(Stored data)

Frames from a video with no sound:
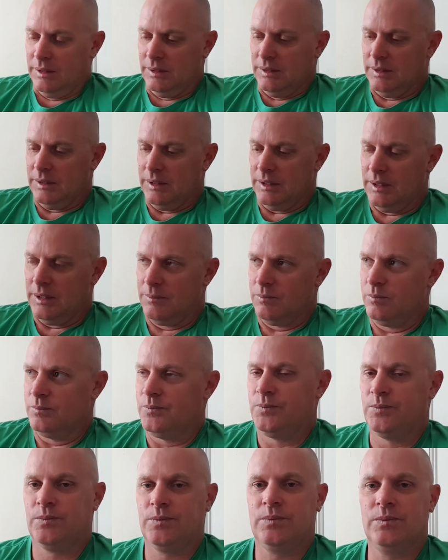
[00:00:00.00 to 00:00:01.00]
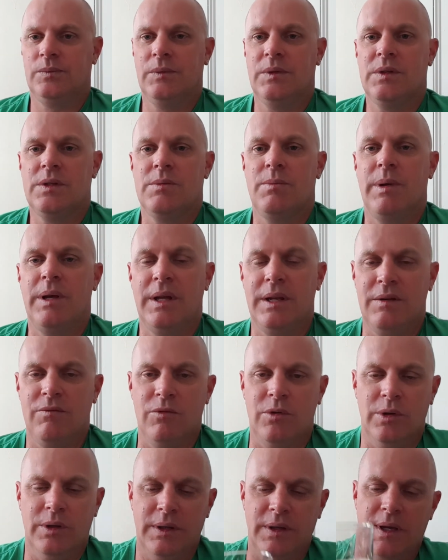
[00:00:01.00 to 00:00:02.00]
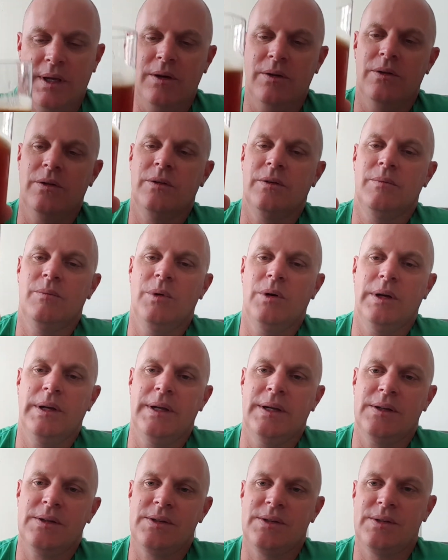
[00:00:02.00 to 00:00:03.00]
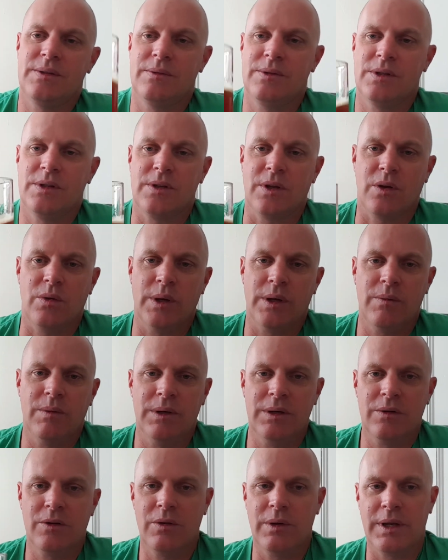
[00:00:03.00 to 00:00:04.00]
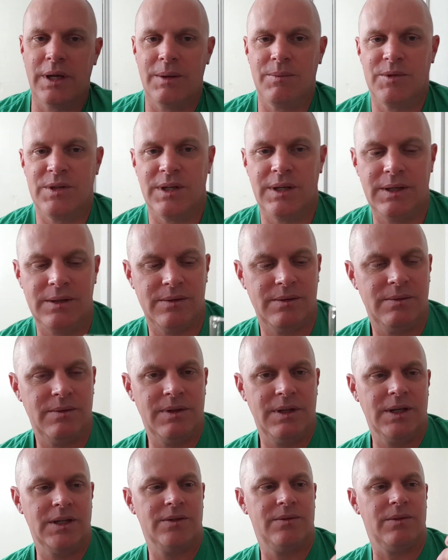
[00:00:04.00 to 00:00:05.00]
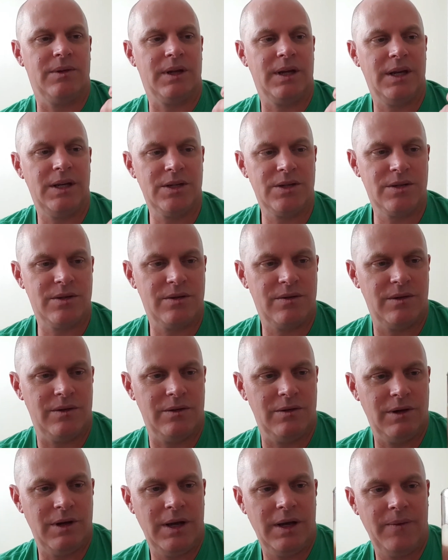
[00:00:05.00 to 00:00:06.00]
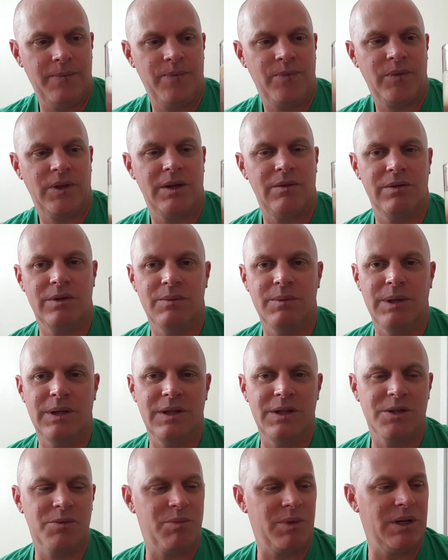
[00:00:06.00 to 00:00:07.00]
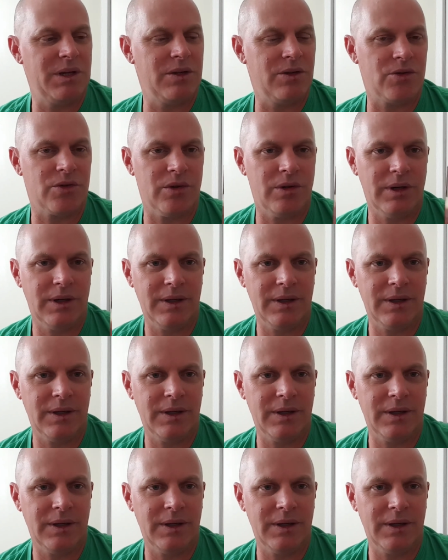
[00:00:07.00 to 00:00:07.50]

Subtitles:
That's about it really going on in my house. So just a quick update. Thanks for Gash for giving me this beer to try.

◆ TASK INSTRUCTIONS:
Render the records above word for word and leave the pictures out.

◆ PROBLEM SOLUTION:
Frames from a video with no sound:
[00:00:00.00 to 00:00:01.00]
[00:00:01.00 to 00:00:02.00]
[00:00:02.00 to 00:00:03.00]
[00:00:03.00 to 00:00:04.00]
[00:00:04.00 to 00:00:05.00]
[00:00:05.00 to 00:00:06.00]
[00:00:06.00 to 00:00:07.00]
[00:00:07.00 to 00:00:07.50]

Subtitles:
That's about it really going on in my house. So just a quick update. Thanks for Gash for giving me this beer to try.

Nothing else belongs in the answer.